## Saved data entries
▼▼▼
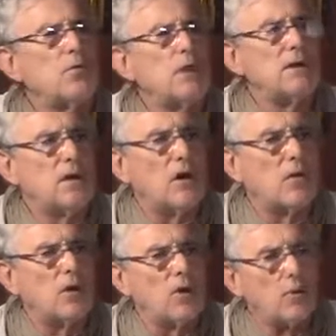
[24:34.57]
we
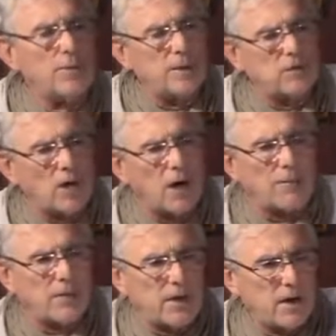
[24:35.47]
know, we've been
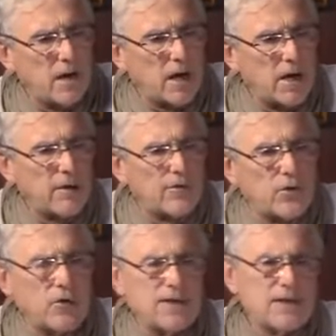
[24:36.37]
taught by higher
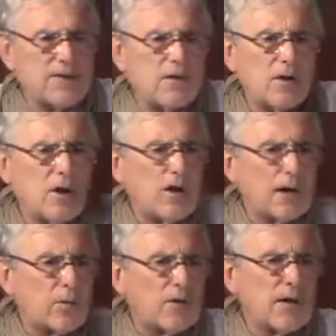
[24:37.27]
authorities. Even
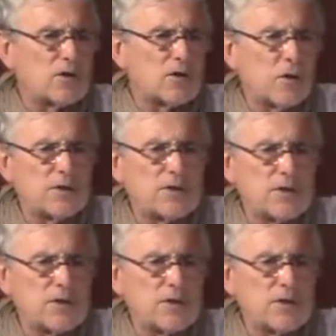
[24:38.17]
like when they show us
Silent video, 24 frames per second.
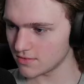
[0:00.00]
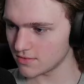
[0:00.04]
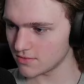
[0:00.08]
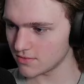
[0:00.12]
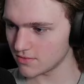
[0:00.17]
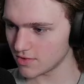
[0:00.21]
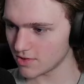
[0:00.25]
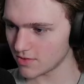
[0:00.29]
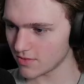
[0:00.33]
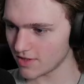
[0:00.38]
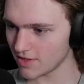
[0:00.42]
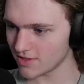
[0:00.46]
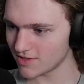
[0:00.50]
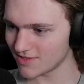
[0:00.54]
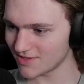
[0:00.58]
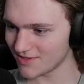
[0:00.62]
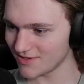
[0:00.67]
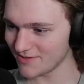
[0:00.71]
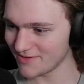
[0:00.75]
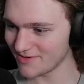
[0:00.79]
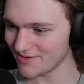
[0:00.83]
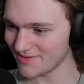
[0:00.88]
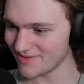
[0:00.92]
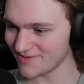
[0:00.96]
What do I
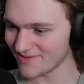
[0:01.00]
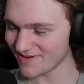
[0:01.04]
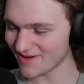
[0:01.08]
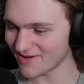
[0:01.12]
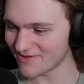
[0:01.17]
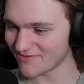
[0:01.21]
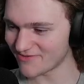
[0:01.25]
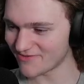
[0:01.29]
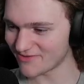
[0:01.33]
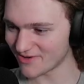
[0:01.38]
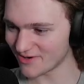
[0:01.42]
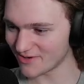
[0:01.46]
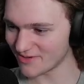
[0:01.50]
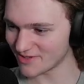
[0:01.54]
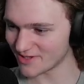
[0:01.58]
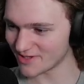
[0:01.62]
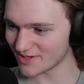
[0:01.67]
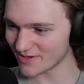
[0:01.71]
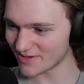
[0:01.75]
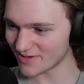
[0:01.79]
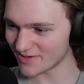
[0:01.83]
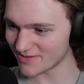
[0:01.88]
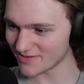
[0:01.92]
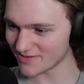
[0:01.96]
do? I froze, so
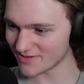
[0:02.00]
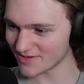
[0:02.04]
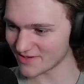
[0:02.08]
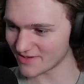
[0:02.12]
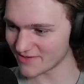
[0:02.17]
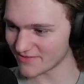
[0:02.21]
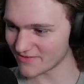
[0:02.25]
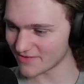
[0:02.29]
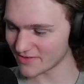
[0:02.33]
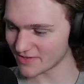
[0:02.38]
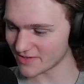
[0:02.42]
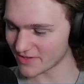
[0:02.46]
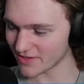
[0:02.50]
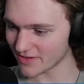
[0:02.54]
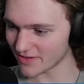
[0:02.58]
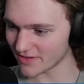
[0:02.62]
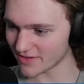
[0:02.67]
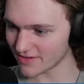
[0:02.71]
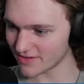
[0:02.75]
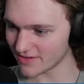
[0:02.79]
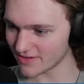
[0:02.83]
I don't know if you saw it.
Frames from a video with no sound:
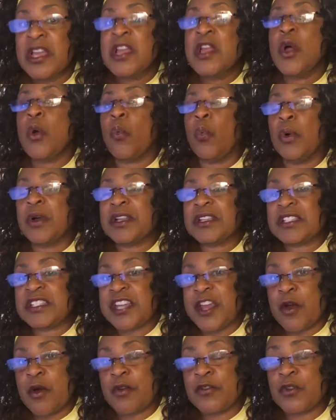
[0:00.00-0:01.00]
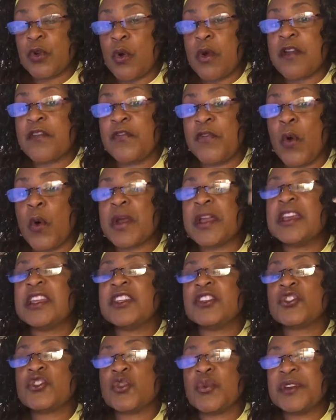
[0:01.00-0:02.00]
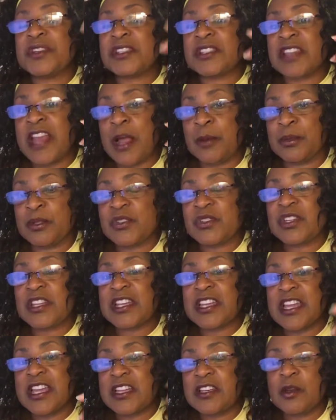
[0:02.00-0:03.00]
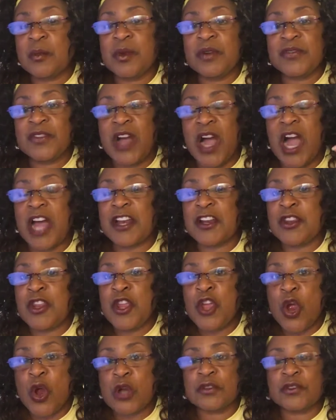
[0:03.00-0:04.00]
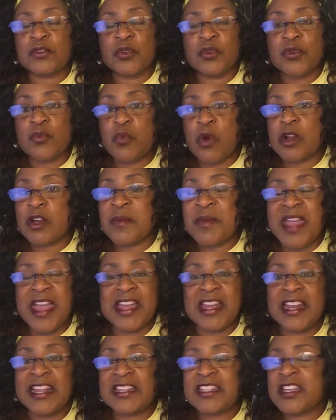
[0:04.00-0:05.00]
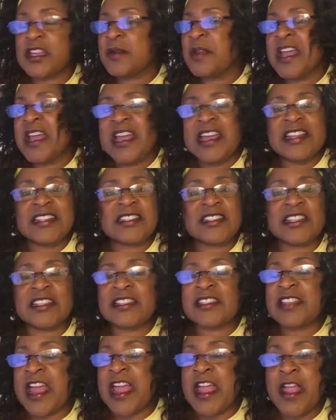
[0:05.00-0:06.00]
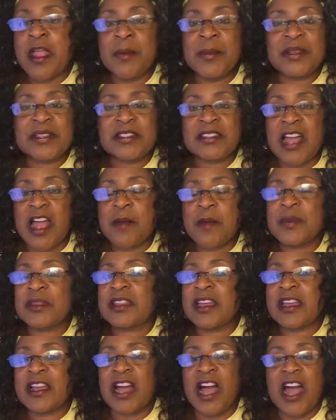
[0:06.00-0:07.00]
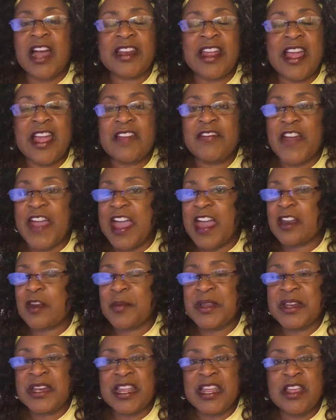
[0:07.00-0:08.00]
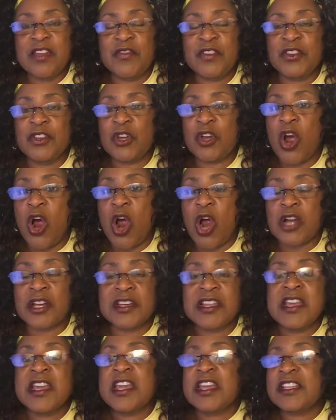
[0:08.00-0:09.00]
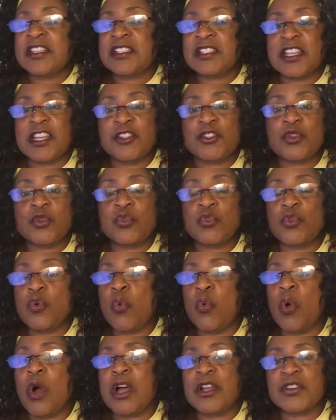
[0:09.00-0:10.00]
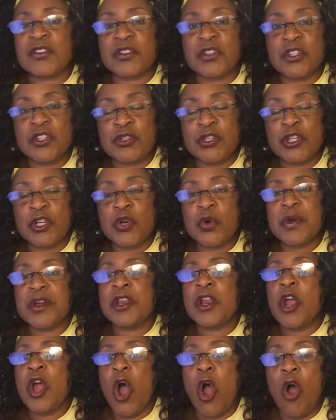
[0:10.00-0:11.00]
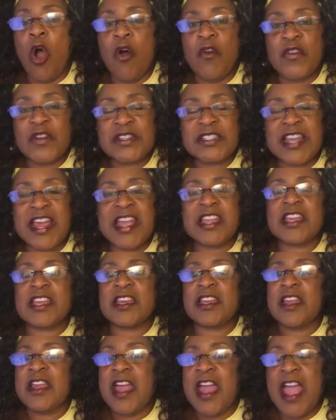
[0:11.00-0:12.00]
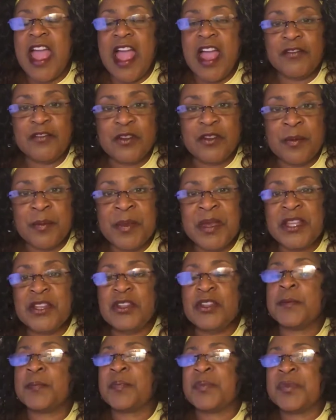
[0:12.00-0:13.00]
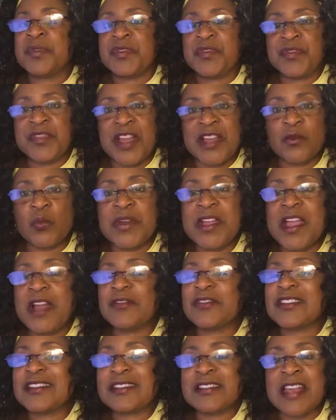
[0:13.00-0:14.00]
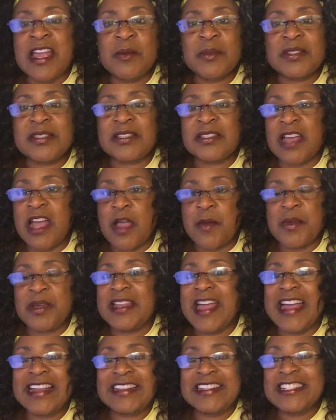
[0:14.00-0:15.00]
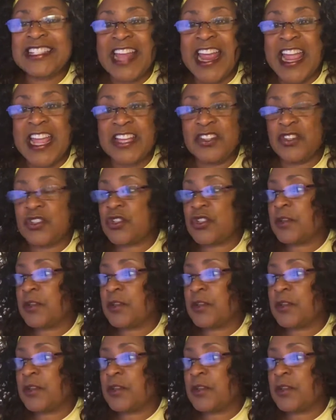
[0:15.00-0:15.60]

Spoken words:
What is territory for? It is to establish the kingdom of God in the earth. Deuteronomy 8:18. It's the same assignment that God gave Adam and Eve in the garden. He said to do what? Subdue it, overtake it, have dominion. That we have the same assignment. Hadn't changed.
▲▲▲
## INSTRUCTIONS FOR THE TASK
Write out all the data exactly, minus pictures.

## EXPECTED ANSWER
[24:34.57]
we
[24:35.47]
know, we've been
[24:36.37]
taught by higher
[24:37.27]
authorities. Even
[24:38.17]
like when they show us
Silent video, 24 frames per second.
[0:00.00]
[0:00.04]
[0:00.08]
[0:00.12]
[0:00.17]
[0:00.21]
[0:00.25]
[0:00.29]
[0:00.33]
[0:00.38]
[0:00.42]
[0:00.46]
[0:00.50]
[0:00.54]
[0:00.58]
[0:00.62]
[0:00.67]
[0:00.71]
[0:00.75]
[0:00.79]
[0:00.83]
[0:00.88]
[0:00.92]
[0:00.96]
What do I
[0:01.00]
[0:01.04]
[0:01.08]
[0:01.12]
[0:01.17]
[0:01.21]
[0:01.25]
[0:01.29]
[0:01.33]
[0:01.38]
[0:01.42]
[0:01.46]
[0:01.50]
[0:01.54]
[0:01.58]
[0:01.62]
[0:01.67]
[0:01.71]
[0:01.75]
[0:01.79]
[0:01.83]
[0:01.88]
[0:01.92]
[0:01.96]
do? I froze, so
[0:02.00]
[0:02.04]
[0:02.08]
[0:02.12]
[0:02.17]
[0:02.21]
[0:02.25]
[0:02.29]
[0:02.33]
[0:02.38]
[0:02.42]
[0:02.46]
[0:02.50]
[0:02.54]
[0:02.58]
[0:02.62]
[0:02.67]
[0:02.71]
[0:02.75]
[0:02.79]
[0:02.83]
I don't know if you saw it.
Frames from a video with no sound:
[0:00.00-0:01.00]
[0:01.00-0:02.00]
[0:02.00-0:03.00]
[0:03.00-0:04.00]
[0:04.00-0:05.00]
[0:05.00-0:06.00]
[0:06.00-0:07.00]
[0:07.00-0:08.00]
[0:08.00-0:09.00]
[0:09.00-0:10.00]
[0:10.00-0:11.00]
[0:11.00-0:12.00]
[0:12.00-0:13.00]
[0:13.00-0:14.00]
[0:14.00-0:15.00]
[0:15.00-0:15.60]

Spoken words:
What is territory for? It is to establish the kingdom of God in the earth. Deuteronomy 8:18. It's the same assignment that God gave Adam and Eve in the garden. He said to do what? Subdue it, overtake it, have dominion. That we have the same assignment. Hadn't changed.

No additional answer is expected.